Ein Ausflug für Wissensdurstige in die Welt der Pflanzen, die uns täglich schmecken.
Pflanzen haben Imperien auferstehen und wieder zugrunde gehen lassen. Sie haben Völkerwanderungen hervorgerufen, Lebensräume geschaffen und zerstört. Sie haben uns verändert, als Menschheit und als Gesellschaft, und wir haben sie verändert, durch Züchtung und Auslese. Die Geschichte der Nutzpflanzen ist eine der Sklaverei und der Ausbeutung, aber auch des Wissens und des (Über)Lebens. Sie ist voller faszinierender Zusammenhänge, an die wir oft gar nicht denken, wenn wir den Kühlschrank öffnen, ein belegtes Brötchen beim Bäcker holen oder im Supermarkt durch die Regale schlendern. Aber woher wissen wir, was wir essen können und was nicht? Aus welchen Früchten sich Getränke brauen lassen und welche Blätter oder Stängel bekömmlich sind? Immerhin sind von den 250.000 blühenden Pflanzen auf der Erde nur ungefähr 3.000 essbar. Knapp 150 davon bauen wir in großem Stil an. Der größte Teil unserer Nahrung basiert sogar auf nur circa 20 Nutzpflanzen.
Vieles von dem, was wir über unser Essen wissen, wissen wir als Menschheit, nicht unbedingt als einzelne Person. So wie wir wissen, wie man Autos oder Spülmaschinen baut. Das bedeutet nicht, dass ich selbst ein Auto bauen könnte, aber als Menschheit können wir das. Genauso ist es mit dem Essen. Unser Wissen darüber ändert sich ständig. Manches kommt hinzu, anderes gerät in Vergessenheit. Wir lernen neue Nahrungsmittel kennen, finden heraus, wie man sie anbaut und was wir daraus Leckeres kochen, brauen, braten oder backen können.

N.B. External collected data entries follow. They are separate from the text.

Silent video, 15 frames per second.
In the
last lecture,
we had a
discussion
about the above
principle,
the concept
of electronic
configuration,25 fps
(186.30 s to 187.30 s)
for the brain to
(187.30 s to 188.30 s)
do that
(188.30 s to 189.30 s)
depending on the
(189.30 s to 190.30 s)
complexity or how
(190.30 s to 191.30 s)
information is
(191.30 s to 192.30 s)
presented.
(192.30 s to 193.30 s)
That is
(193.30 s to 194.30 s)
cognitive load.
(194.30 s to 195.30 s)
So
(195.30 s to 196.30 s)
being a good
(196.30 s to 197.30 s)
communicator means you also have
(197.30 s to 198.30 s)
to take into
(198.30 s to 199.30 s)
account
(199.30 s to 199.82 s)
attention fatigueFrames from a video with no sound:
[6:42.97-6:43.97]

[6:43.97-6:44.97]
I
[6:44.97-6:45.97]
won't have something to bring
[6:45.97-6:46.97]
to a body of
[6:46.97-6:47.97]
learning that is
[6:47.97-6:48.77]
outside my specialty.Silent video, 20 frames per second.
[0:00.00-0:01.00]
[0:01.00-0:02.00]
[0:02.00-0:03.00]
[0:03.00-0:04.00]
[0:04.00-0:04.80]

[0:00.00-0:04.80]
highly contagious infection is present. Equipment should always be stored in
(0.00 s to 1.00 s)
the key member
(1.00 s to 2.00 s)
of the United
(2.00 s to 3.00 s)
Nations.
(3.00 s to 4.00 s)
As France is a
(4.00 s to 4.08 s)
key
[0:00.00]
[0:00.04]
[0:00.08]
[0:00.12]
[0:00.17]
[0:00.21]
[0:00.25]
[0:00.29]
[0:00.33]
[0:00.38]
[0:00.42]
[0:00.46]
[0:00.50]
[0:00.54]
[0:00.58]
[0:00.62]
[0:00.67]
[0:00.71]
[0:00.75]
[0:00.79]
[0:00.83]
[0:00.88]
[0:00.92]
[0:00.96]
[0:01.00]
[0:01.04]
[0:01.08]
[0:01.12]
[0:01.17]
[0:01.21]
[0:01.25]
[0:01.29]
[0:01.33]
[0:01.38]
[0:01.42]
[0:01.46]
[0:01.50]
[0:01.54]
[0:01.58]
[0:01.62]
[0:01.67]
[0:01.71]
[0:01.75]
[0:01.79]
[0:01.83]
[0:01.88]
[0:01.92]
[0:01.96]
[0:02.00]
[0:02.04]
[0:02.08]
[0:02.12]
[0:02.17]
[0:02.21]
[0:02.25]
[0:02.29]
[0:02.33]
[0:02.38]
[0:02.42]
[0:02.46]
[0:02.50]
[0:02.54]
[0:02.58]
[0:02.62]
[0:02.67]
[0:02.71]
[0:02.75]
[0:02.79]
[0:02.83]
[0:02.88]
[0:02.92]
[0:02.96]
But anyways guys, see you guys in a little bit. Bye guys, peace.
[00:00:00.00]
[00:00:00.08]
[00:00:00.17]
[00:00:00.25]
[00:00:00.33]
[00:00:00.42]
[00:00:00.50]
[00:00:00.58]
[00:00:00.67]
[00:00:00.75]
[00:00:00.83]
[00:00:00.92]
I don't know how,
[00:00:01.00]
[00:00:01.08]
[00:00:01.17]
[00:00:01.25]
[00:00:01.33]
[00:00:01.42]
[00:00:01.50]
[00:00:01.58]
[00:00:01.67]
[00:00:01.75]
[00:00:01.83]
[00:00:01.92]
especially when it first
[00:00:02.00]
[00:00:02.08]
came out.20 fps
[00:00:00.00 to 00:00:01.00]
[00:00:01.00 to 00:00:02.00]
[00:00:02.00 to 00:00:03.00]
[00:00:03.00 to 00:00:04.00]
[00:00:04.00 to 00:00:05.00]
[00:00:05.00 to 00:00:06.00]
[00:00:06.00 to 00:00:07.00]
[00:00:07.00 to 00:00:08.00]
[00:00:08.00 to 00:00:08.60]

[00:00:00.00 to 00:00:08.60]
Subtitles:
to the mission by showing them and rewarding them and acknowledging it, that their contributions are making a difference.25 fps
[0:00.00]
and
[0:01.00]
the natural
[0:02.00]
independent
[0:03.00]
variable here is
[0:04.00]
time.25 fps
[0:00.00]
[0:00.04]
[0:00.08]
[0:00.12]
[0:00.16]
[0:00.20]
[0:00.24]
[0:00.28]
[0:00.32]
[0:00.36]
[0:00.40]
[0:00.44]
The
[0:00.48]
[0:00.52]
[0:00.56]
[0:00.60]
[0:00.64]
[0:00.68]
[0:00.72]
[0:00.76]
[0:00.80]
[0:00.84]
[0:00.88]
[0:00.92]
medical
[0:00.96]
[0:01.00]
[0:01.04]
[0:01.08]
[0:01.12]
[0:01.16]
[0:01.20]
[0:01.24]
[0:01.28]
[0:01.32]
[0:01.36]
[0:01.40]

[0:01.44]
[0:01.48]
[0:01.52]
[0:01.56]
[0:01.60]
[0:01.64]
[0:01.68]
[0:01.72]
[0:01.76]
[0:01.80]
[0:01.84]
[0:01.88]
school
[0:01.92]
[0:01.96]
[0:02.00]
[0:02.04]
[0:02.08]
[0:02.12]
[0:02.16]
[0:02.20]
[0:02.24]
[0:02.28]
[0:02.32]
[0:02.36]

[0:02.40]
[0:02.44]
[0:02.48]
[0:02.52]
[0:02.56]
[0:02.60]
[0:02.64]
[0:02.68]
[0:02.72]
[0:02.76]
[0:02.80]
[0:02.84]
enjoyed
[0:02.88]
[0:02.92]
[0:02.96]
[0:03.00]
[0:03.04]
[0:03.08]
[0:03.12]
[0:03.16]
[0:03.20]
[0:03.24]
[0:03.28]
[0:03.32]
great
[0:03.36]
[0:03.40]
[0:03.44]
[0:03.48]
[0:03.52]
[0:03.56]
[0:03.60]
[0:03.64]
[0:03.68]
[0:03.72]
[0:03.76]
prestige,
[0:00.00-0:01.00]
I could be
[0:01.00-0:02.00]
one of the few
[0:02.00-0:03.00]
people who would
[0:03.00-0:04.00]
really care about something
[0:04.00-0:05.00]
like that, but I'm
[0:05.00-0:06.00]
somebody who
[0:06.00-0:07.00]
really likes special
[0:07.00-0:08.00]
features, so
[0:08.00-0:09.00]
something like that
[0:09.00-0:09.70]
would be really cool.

Als Studentin war ich einmal Teil eines EU-Projekts zur Völkerverständigung. Für eine Woche reiste ich mit einer Gruppe deutscher Studierender nach Poznan in Polen. Dort trafen wir Gruppen aus der Ukraine, Belarus, Moldawien und Polen. Es gab kaum Programm. Wir redeten viel, machten Teambuilding, tranken und aßen. Jeden Tag kochte eine Gruppe ein typisches Gericht aus ihrer Heimat. Wir Deutschen hatten uns nach langer Diskussion gegen Kartoffelpuffer und für Frikadellen und Lauchcremesuppe entschieden. Die Kartoffelpuffer gab es dann von den Ukrainer*innen. Mit Knoblauchzehen statt mit Apfelmus. Auch die Pol*innen waren der Meinung, dass Kartoffelpuffer für ihr Land typisch seien. Ausgerechnet ein Gericht aus Kartoffeln, die erst vor knapp 350 Jahren aus Südamerika nach Europa gekommen waren! Zuerst galten sie als Teufelszeug, weil ihre Blüten, Beeren, Blätter, eigentlich alle oberirdischen Pflanzenteile hochgiftig sind. Sechs Generationen nach ihrer Ankunft waren mehrere europäische Länder davon überzeugt, dass Kartoffeln für ihre Küche typisch seien. Eine Freundin von mir hat sogar ihre Tochter nach ihrer Lieblingskartoffelsorte Annabel benannt.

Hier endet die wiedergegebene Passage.